_Problem statement_
Restate verbatim the span of lines below between the line with "[00:07:33.01]" and the line with "[00:07:35.71]", including those two lines, and only that span.

_Given records_
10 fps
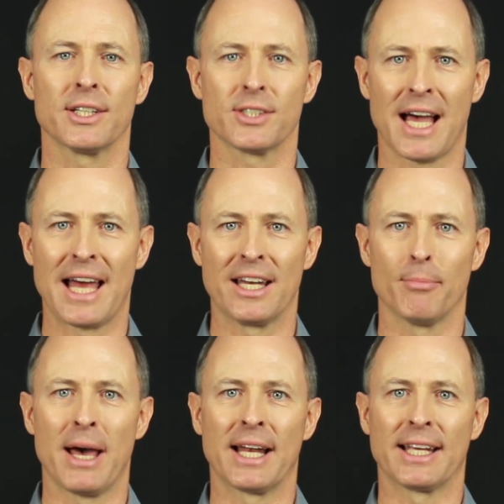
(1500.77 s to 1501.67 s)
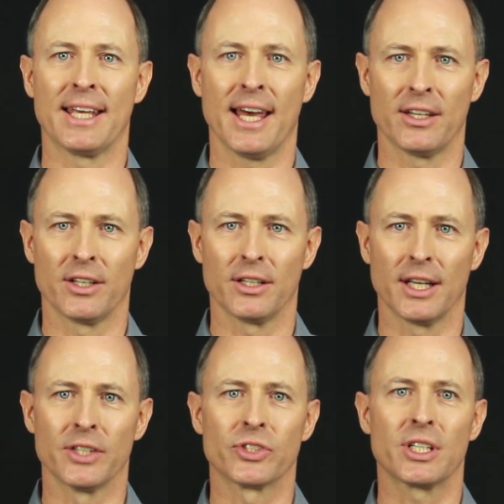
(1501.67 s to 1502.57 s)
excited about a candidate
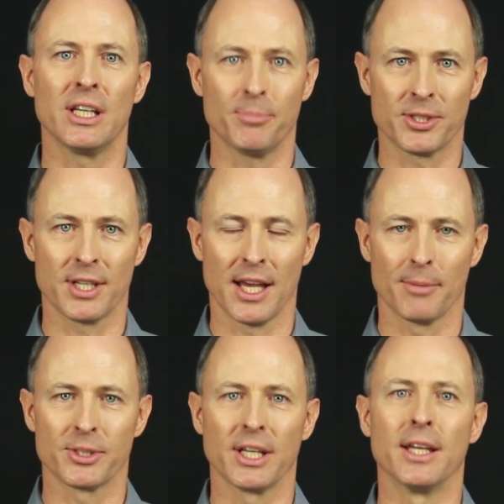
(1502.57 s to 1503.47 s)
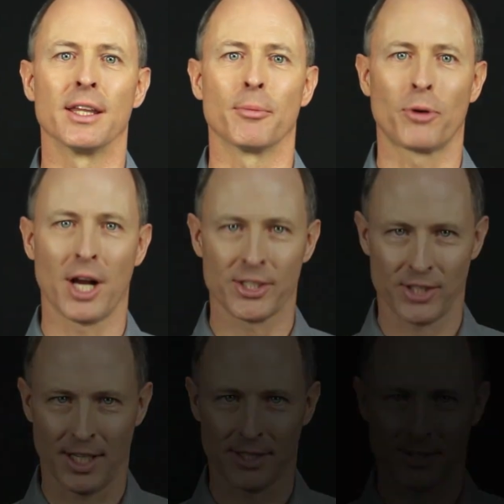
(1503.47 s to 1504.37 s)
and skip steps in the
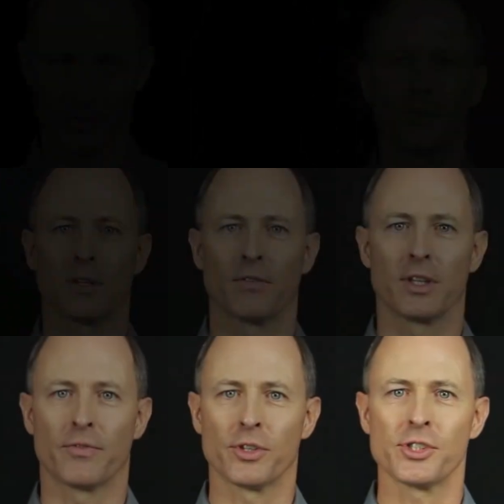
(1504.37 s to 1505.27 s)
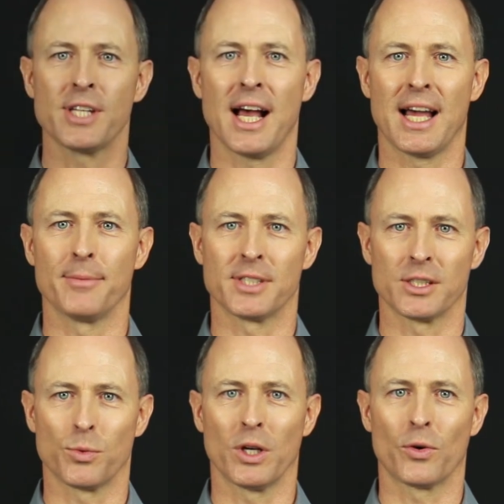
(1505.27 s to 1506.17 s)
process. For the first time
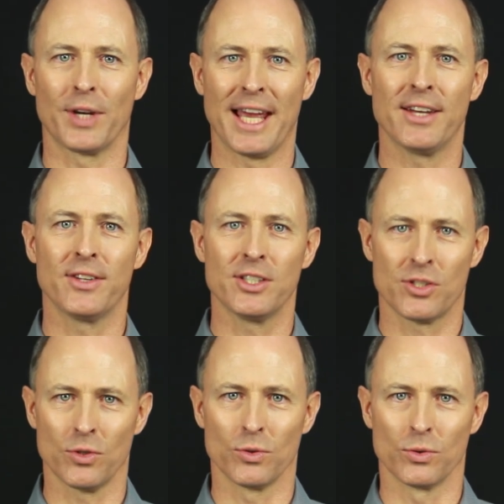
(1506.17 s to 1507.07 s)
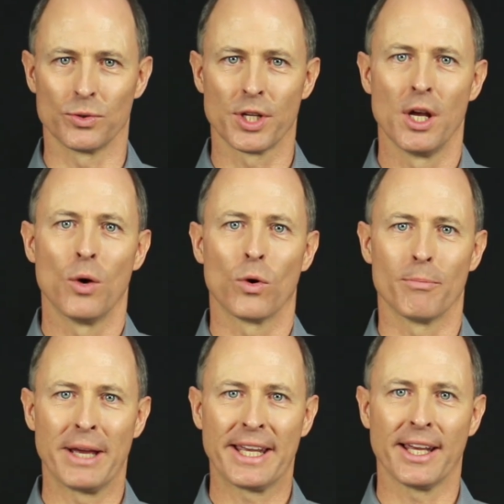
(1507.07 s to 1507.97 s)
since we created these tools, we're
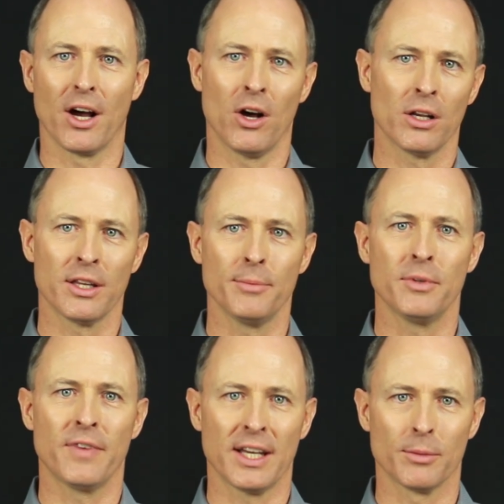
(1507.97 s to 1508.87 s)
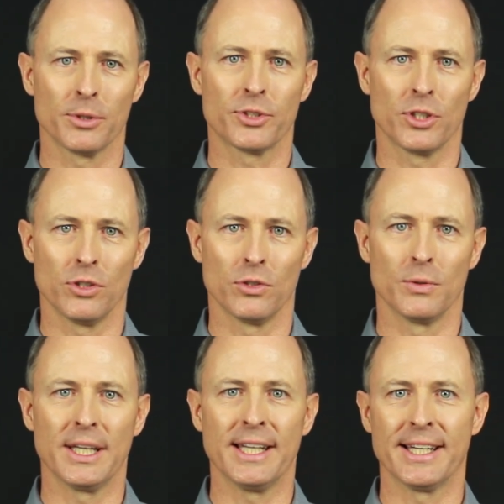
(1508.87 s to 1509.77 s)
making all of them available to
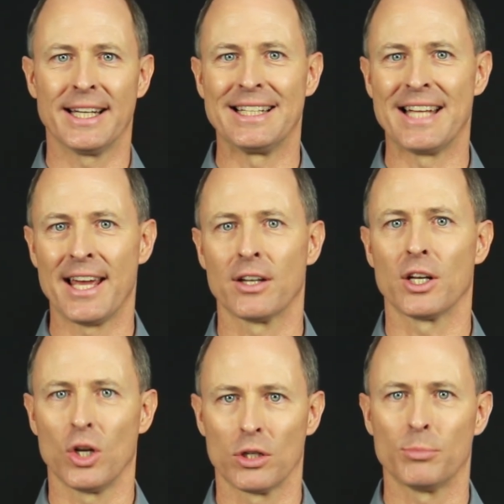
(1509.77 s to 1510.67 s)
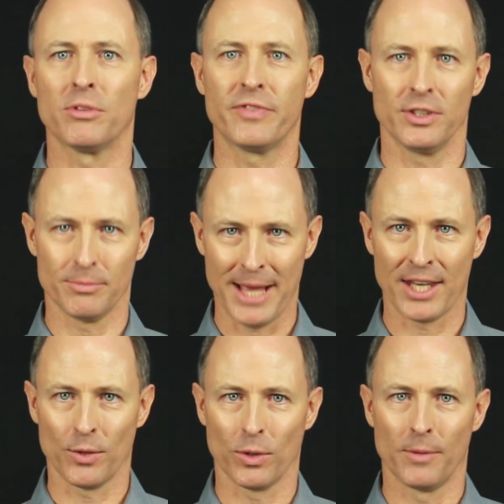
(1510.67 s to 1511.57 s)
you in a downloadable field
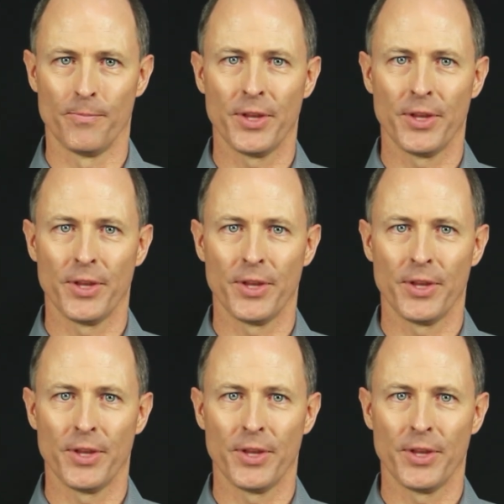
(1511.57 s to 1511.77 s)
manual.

--

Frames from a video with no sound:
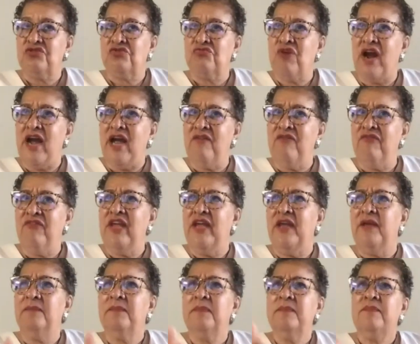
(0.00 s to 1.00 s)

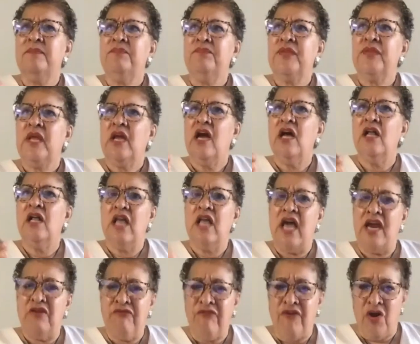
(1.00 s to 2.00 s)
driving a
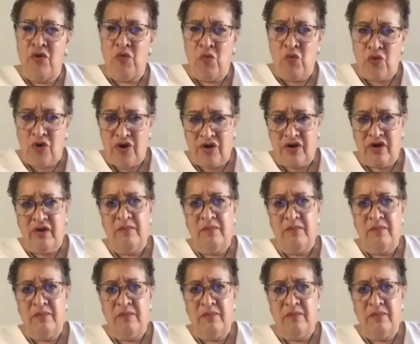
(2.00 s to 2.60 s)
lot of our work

--

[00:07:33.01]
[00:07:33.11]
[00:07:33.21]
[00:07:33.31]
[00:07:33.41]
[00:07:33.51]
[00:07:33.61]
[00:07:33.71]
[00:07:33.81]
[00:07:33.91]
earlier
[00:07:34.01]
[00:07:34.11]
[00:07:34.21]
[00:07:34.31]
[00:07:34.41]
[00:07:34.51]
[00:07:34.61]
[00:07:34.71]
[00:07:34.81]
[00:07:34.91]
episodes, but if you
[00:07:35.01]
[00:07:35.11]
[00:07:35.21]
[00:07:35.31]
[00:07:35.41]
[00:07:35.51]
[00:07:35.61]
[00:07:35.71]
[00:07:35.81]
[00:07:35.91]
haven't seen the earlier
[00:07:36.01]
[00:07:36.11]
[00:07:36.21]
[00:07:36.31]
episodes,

_Answer box_
[00:07:33.01]
[00:07:33.11]
[00:07:33.21]
[00:07:33.31]
[00:07:33.41]
[00:07:33.51]
[00:07:33.61]
[00:07:33.71]
[00:07:33.81]
[00:07:33.91]
earlier
[00:07:34.01]
[00:07:34.11]
[00:07:34.21]
[00:07:34.31]
[00:07:34.41]
[00:07:34.51]
[00:07:34.61]
[00:07:34.71]
[00:07:34.81]
[00:07:34.91]
episodes, but if you
[00:07:35.01]
[00:07:35.11]
[00:07:35.21]
[00:07:35.31]
[00:07:35.41]
[00:07:35.51]
[00:07:35.61]
[00:07:35.71]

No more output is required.